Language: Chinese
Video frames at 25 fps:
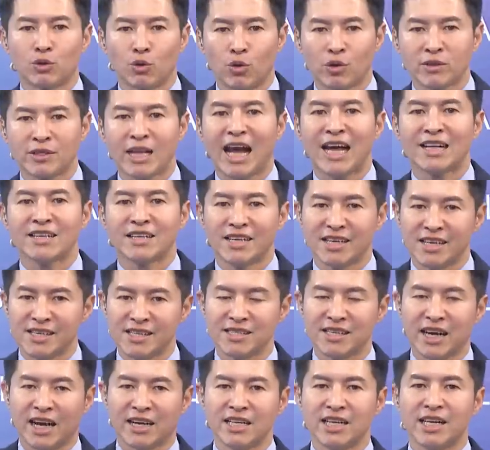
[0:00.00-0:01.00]
多大的
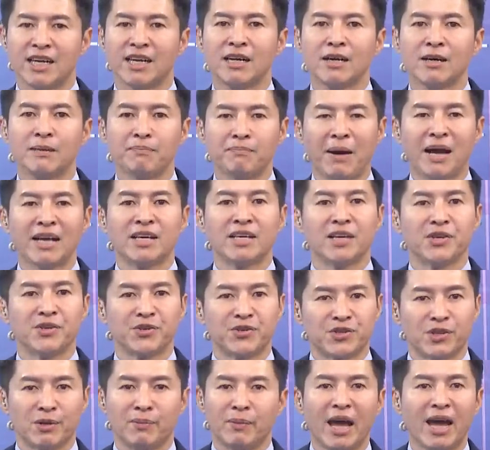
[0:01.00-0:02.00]
影响力，扮演
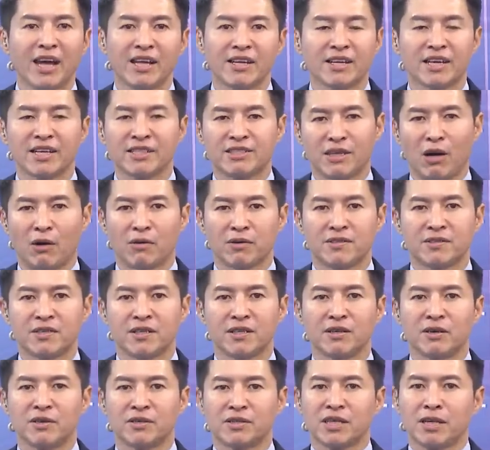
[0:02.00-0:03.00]
什么样的一个角
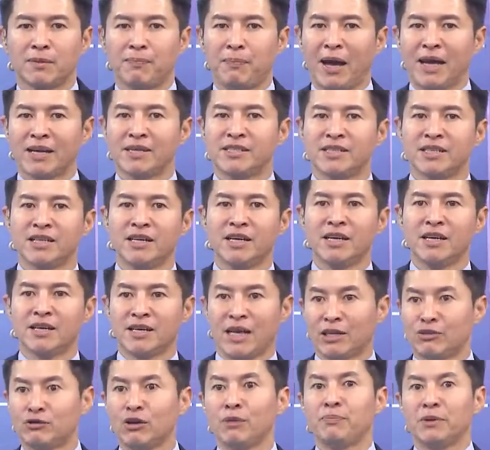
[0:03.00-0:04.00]
色哦？这个派系
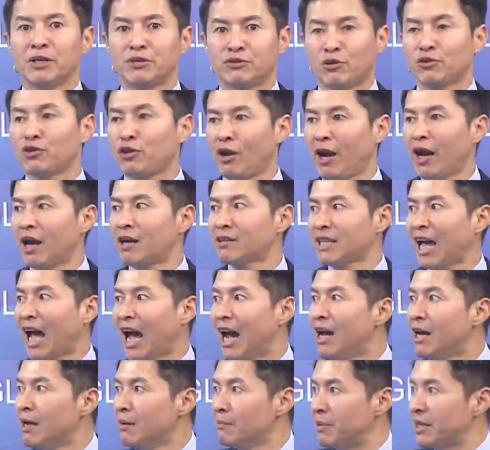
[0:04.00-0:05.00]
感觉比总统要
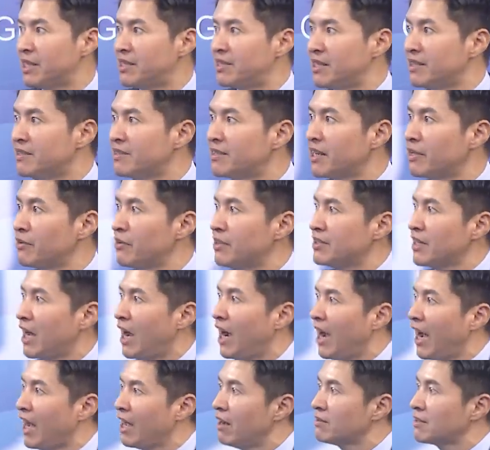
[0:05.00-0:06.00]
大，比行政院
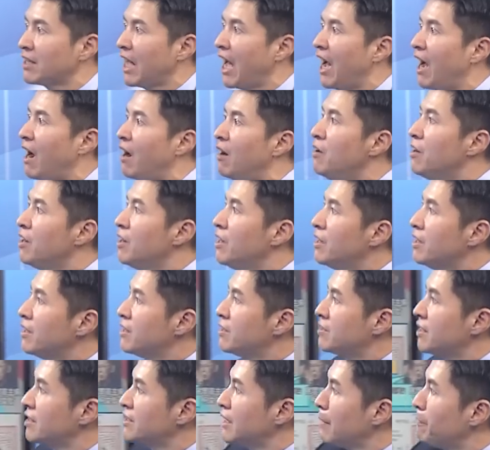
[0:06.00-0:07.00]
长还要大哦。
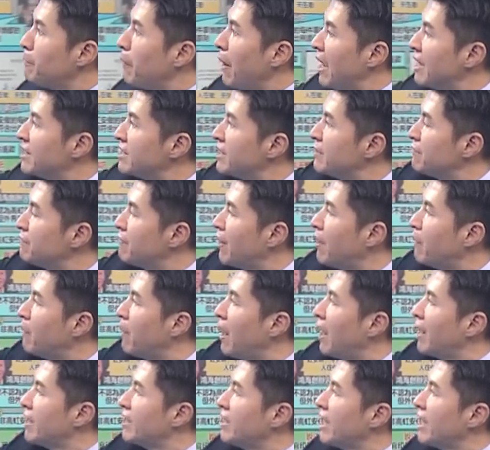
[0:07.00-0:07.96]
现在派系泛化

▶ **TASK DESCRIPTION**
All of the data must be set down exactly, with no pictures included.

▶ **SOLUTION TO THIS EXERCISE**
Language: Chinese
Video frames at 25 fps:
[0:00.00-0:01.00]
多大的
[0:01.00-0:02.00]
影响力，扮演
[0:02.00-0:03.00]
什么样的一个角
[0:03.00-0:04.00]
色哦？这个派系
[0:04.00-0:05.00]
感觉比总统要
[0:05.00-0:06.00]
大，比行政院
[0:06.00-0:07.00]
长还要大哦。
[0:07.00-0:07.96]
现在派系泛化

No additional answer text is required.